Each line of the material should be output exactly as shown.

**Record extracts:**
•••
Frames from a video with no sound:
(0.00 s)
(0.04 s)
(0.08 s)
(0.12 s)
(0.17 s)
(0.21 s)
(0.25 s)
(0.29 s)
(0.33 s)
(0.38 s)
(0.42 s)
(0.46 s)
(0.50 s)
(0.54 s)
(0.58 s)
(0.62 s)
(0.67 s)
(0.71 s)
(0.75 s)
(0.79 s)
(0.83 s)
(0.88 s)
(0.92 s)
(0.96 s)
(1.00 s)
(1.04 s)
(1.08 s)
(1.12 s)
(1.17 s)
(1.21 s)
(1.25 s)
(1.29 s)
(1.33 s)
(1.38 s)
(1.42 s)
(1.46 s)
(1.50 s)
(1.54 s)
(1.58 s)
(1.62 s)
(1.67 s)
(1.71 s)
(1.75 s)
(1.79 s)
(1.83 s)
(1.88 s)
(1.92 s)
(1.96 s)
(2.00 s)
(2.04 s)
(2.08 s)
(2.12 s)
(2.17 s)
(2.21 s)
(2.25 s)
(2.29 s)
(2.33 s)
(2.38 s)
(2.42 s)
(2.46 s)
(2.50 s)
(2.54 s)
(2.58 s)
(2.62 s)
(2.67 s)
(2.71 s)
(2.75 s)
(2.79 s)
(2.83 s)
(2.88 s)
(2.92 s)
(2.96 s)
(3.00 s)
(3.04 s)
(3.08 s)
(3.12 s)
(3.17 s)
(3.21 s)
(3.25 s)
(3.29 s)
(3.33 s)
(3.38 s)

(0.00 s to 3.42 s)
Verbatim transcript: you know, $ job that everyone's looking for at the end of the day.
•••
**Written answer:**
Frames from a video with no sound:
(0.00 s)
(0.04 s)
(0.08 s)
(0.12 s)
(0.17 s)
(0.21 s)
(0.25 s)
(0.29 s)
(0.33 s)
(0.38 s)
(0.42 s)
(0.46 s)
(0.50 s)
(0.54 s)
(0.58 s)
(0.62 s)
(0.67 s)
(0.71 s)
(0.75 s)
(0.79 s)
(0.83 s)
(0.88 s)
(0.92 s)
(0.96 s)
(1.00 s)
(1.04 s)
(1.08 s)
(1.12 s)
(1.17 s)
(1.21 s)
(1.25 s)
(1.29 s)
(1.33 s)
(1.38 s)
(1.42 s)
(1.46 s)
(1.50 s)
(1.54 s)
(1.58 s)
(1.62 s)
(1.67 s)
(1.71 s)
(1.75 s)
(1.79 s)
(1.83 s)
(1.88 s)
(1.92 s)
(1.96 s)
(2.00 s)
(2.04 s)
(2.08 s)
(2.12 s)
(2.17 s)
(2.21 s)
(2.25 s)
(2.29 s)
(2.33 s)
(2.38 s)
(2.42 s)
(2.46 s)
(2.50 s)
(2.54 s)
(2.58 s)
(2.62 s)
(2.67 s)
(2.71 s)
(2.75 s)
(2.79 s)
(2.83 s)
(2.88 s)
(2.92 s)
(2.96 s)
(3.00 s)
(3.04 s)
(3.08 s)
(3.12 s)
(3.17 s)
(3.21 s)
(3.25 s)
(3.29 s)
(3.33 s)
(3.38 s)

(0.00 s to 3.42 s)
Verbatim transcript: you know, $ job that everyone's looking for at the end of the day.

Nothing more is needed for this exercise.